– Что все это значит?
– Вот видите ли, – отвечал тот, – он в это время просыпается и уже встает; ему сейчас все его военные соображения приходят в голову, так он и рассеивает себя этими пустяками…
Но из-за двери раздалось отчетливое пение. Акинфий спросил еще:
– А теперь что он делает?
– Молится Богу.
Прошка вышел на кухню, а ординарцы плюхнулись на старенький и скрипучий диван с гобеленовой обивкой. Откуда в бывшей турецкой крепости появился этот раритет, можно только гадать. Акинфий с интересом погладил красный и гладкий узор ладонью. Бывалый Краснов сразу задремал, а он с интересом рассматривал запорошенное снегом окно, свечу на подоконнике, забытую Прошкой. Неожиданно в углу, в неверном свете колеблющейся от сквозняка свечи, Акинфий Кононов заметил длинную ткань наброшенную на что-то массивное. В углу что-то блеснуло. Кононов встал и подошёл поближе, взялся за ткань, и она с шумом упала вниз, открыв старинное зеркало в чёрной оправе. Свеча чадила, но светила, и он неожиданно увидел себя в отражении. Тесный тулуп плохо сидел на нем, и он его одернул. Вчера в этот дом они с Красновым заехали за полночь. Ивана Краснова задержал в Севастополе сам Мордвинов, капитан передал депешу Суворову, что не сможет его поддержать с моря в Кинбурне. Он передал и морские карты для генерала. Карты Мордвинов захватил с турецких суден, и они очень даже могли пригодиться полководцу, не смотря на турецкий язык составителя. Акинфий Кононов присоединился к Ивану почти у въезда на Кинбурнскую косу, он скакал из Санкт-Петербургского драгунского полка, аж от Александровского редута. Тот находился в тридцати шести верстах от гарнизона Суворова, и вчера Акинфий устал и мгновенно уснул, так и не успев оценить новое назначение в ординарцы, рассмотреть новое место дислокации. Неразговорчивый Иван Краснов если и говорил, то говорил мало, да и то чаще всего на украинском языке, который Акинфий плохо понимал. За время их пути к Суворову донской казак не проронил почти ни слова, коротко представившись.
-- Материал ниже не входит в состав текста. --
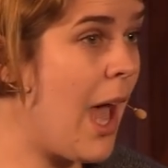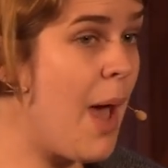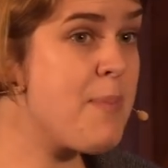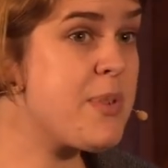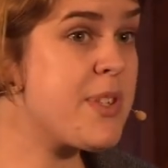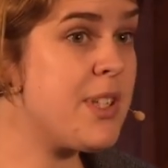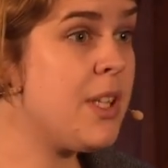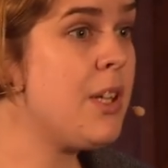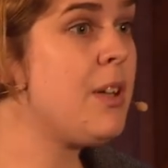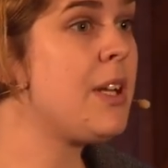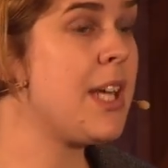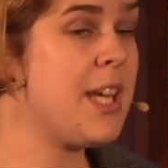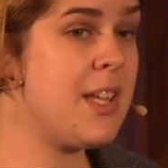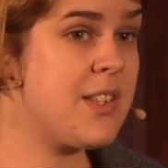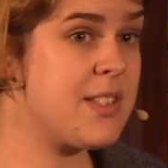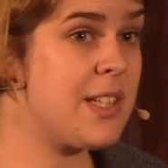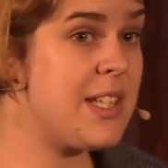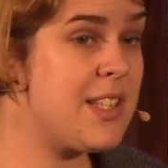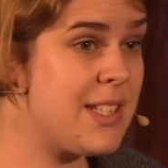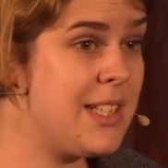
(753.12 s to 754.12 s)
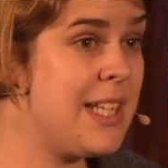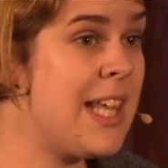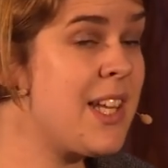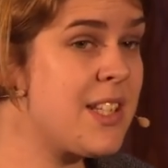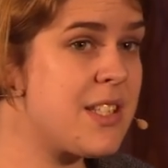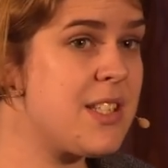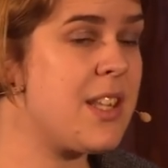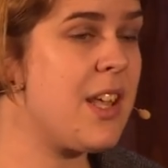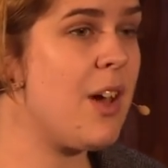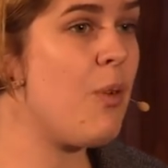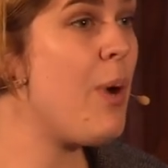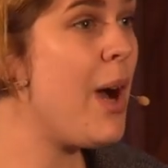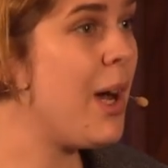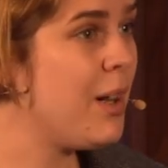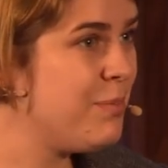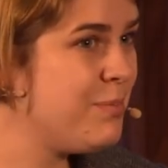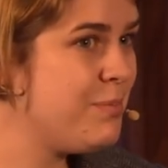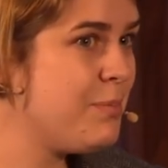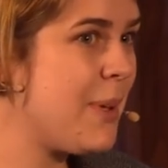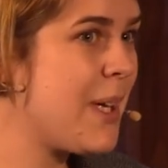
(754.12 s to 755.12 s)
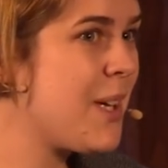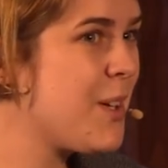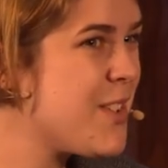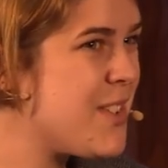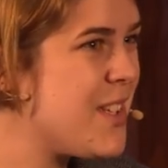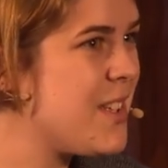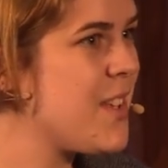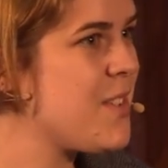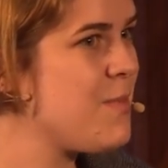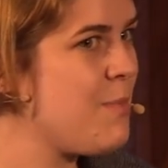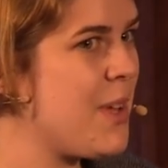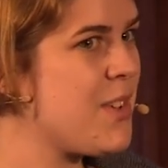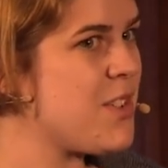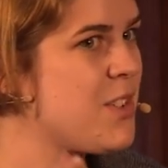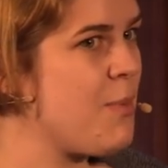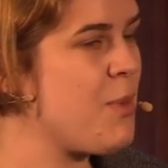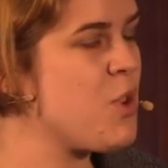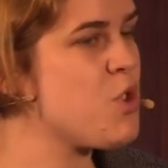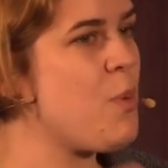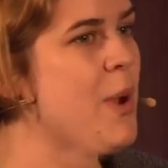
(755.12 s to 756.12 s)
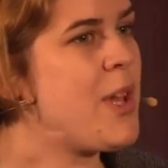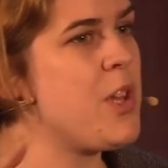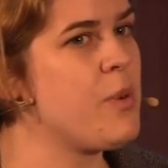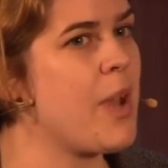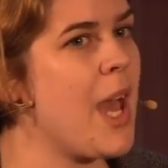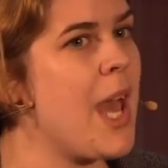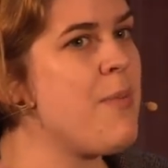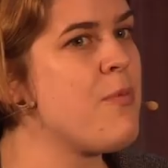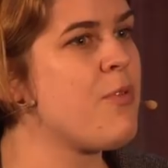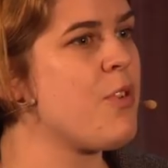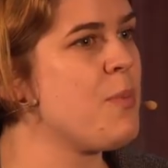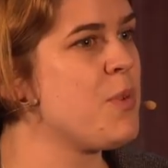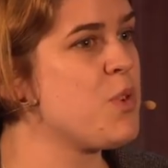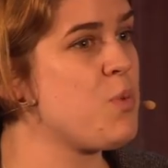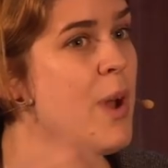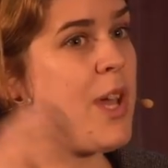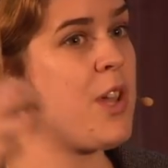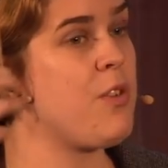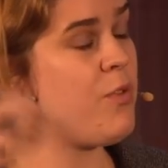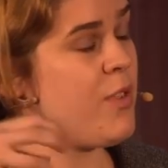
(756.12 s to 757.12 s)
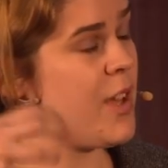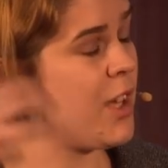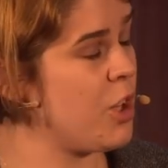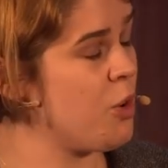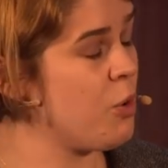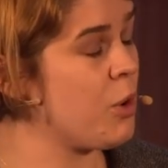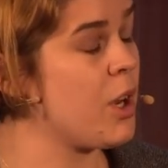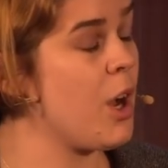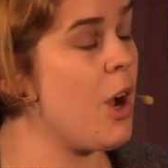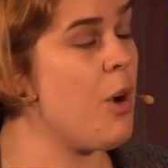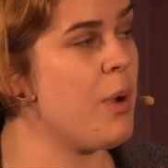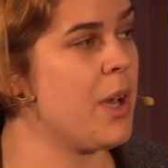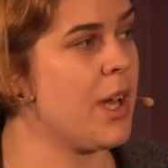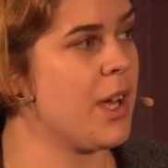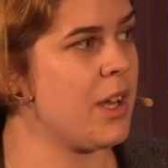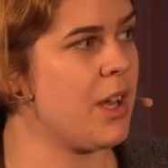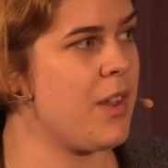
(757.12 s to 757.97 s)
Absolutely. It's linked to the... Well, because it doesn't matter so much where you came from as where you feel you're going.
Ординарцы быстро устроились на ночлег в отдельной комнате. То, что в коридоре есть диван и даже зеркало, Акинфий вчера не увидел. Он взглянул на отражение дремлющего Ивана, у того пар шёл из-за рта, он тихо сопел. Кононов хотел его разбудить, но в это время открылась дверь кухни и оттуда выбежал Прошла с медным и явно горячим самоваром в руках. Камердинер не смотрел на ординарцев, но коротко им кинул:.
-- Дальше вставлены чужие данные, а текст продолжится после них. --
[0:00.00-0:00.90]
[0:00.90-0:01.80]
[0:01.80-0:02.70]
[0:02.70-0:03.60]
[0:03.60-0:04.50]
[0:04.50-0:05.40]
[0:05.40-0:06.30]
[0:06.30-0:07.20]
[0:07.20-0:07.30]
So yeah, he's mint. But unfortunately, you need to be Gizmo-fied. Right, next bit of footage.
– Седлайте скоро. Александр Васильевич выпьет чаю и тут же выйдет к вам! – крикнул он и зашел в комнату к Суворову.
Акинфий не успел ответить, Иван же тут же проснулся и быстро вскочил с дивана. Он хотел что-то сказать, но не успел, потому что в коридор вышел с шумом сам генерал-аншеф. Одетый в лёгкую, летне-осеннюю, не по сезону, шинель, он держал в руках хлыст для лошади. Непокрытая седая голова в кудрях окаймляли лоб с двумя глубокими морщинами.